─── Records to use
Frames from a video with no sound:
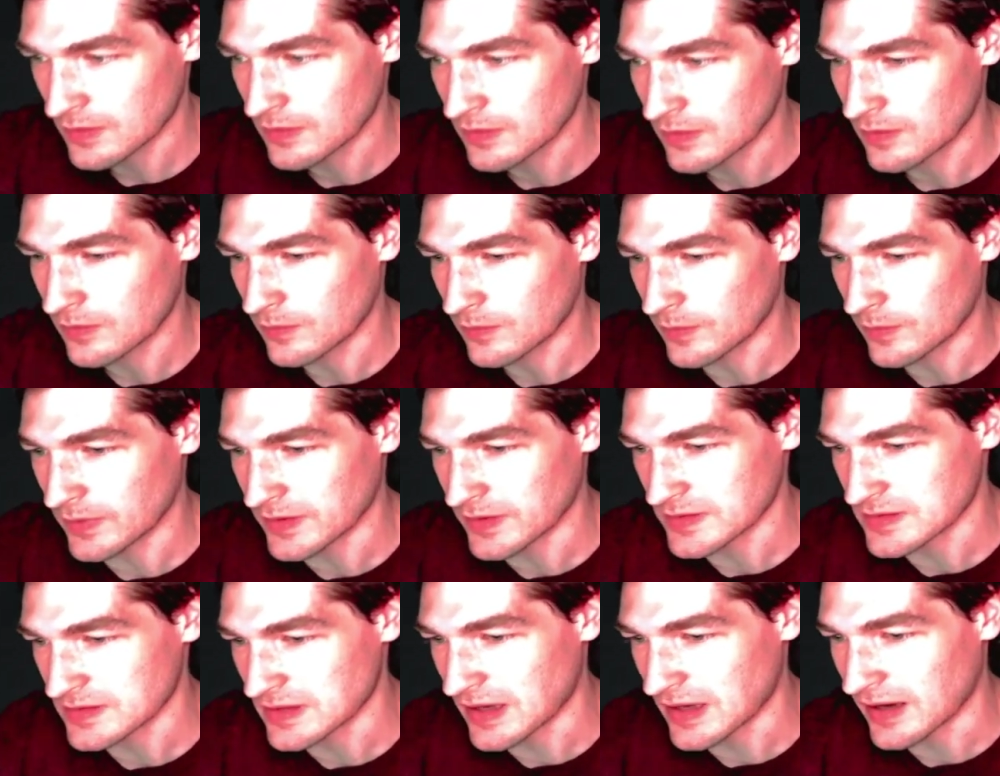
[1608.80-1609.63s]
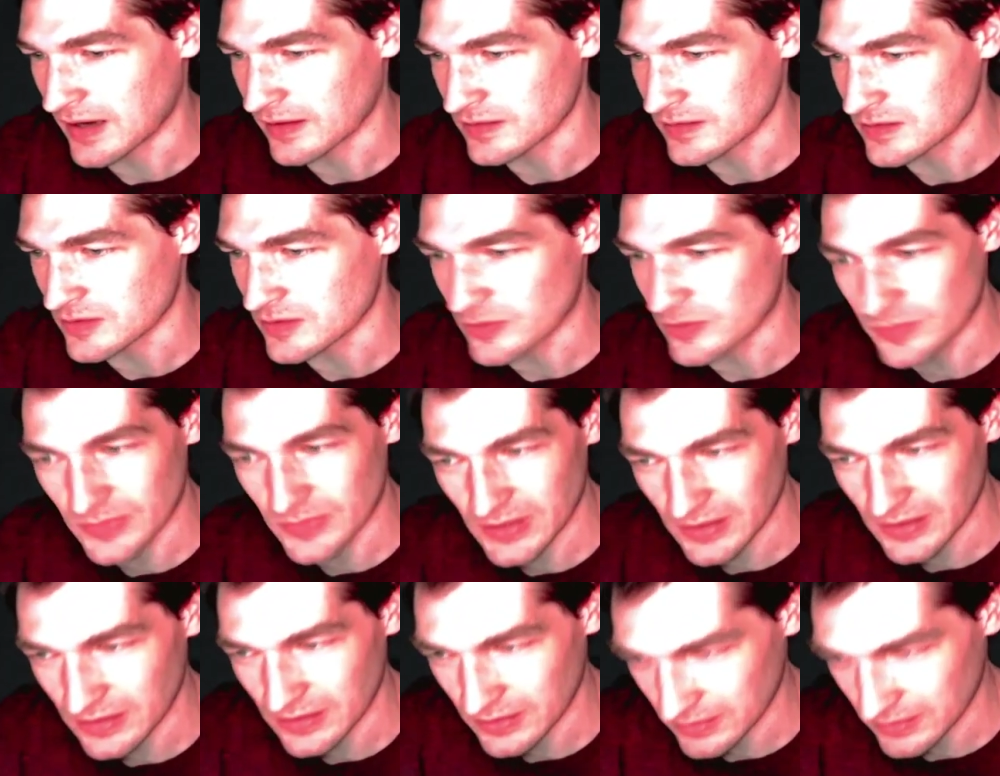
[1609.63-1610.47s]
When it's not zoomed in,
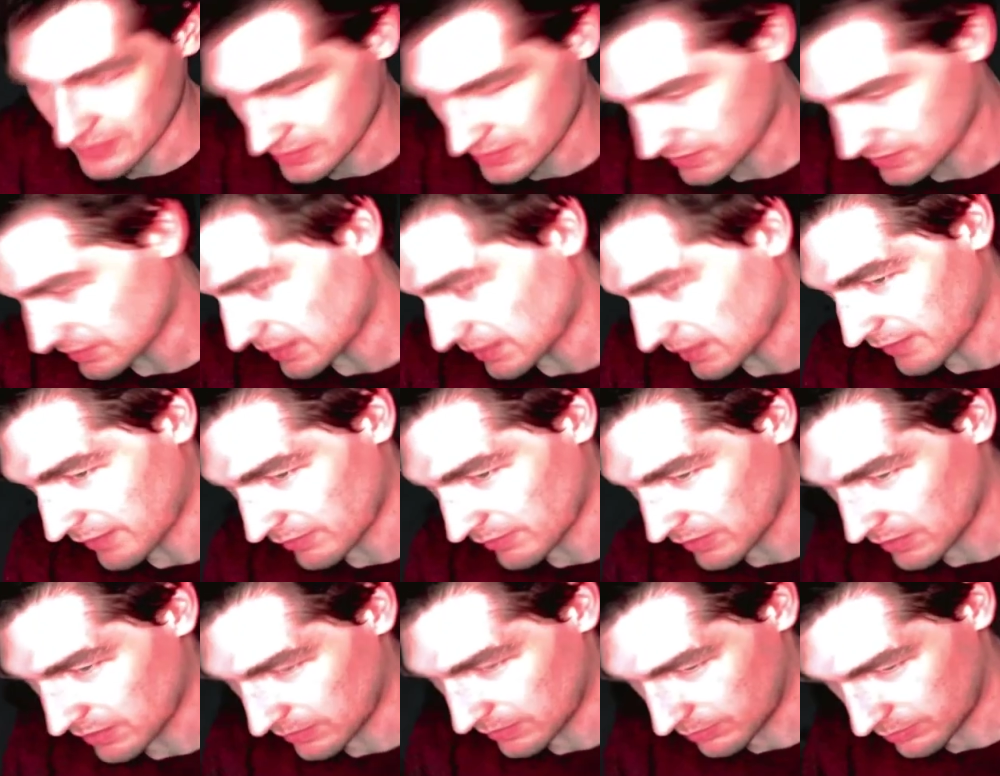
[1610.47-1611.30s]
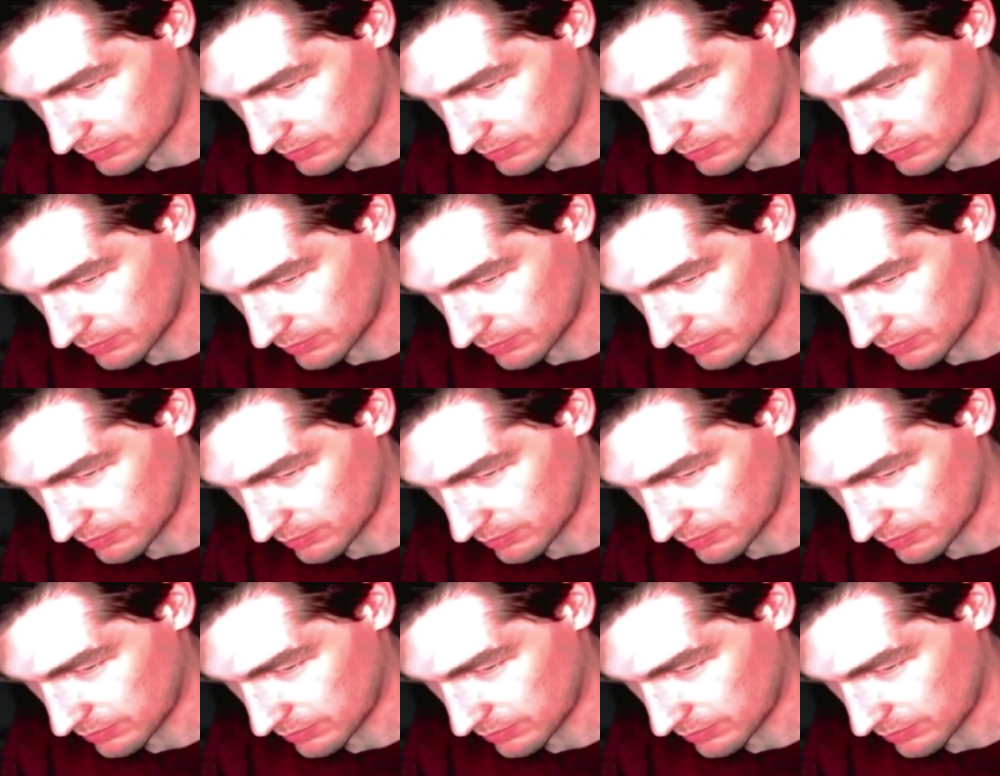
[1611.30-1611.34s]
it doesn't have the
──────
• [Your task] Output the whole of the data, unchanged; keep the pictures out.

• [Result]
Frames from a video with no sound:
[1608.80-1609.63s]
[1609.63-1610.47s]
When it's not zoomed in,
[1610.47-1611.30s]
[1611.30-1611.34s]
it doesn't have the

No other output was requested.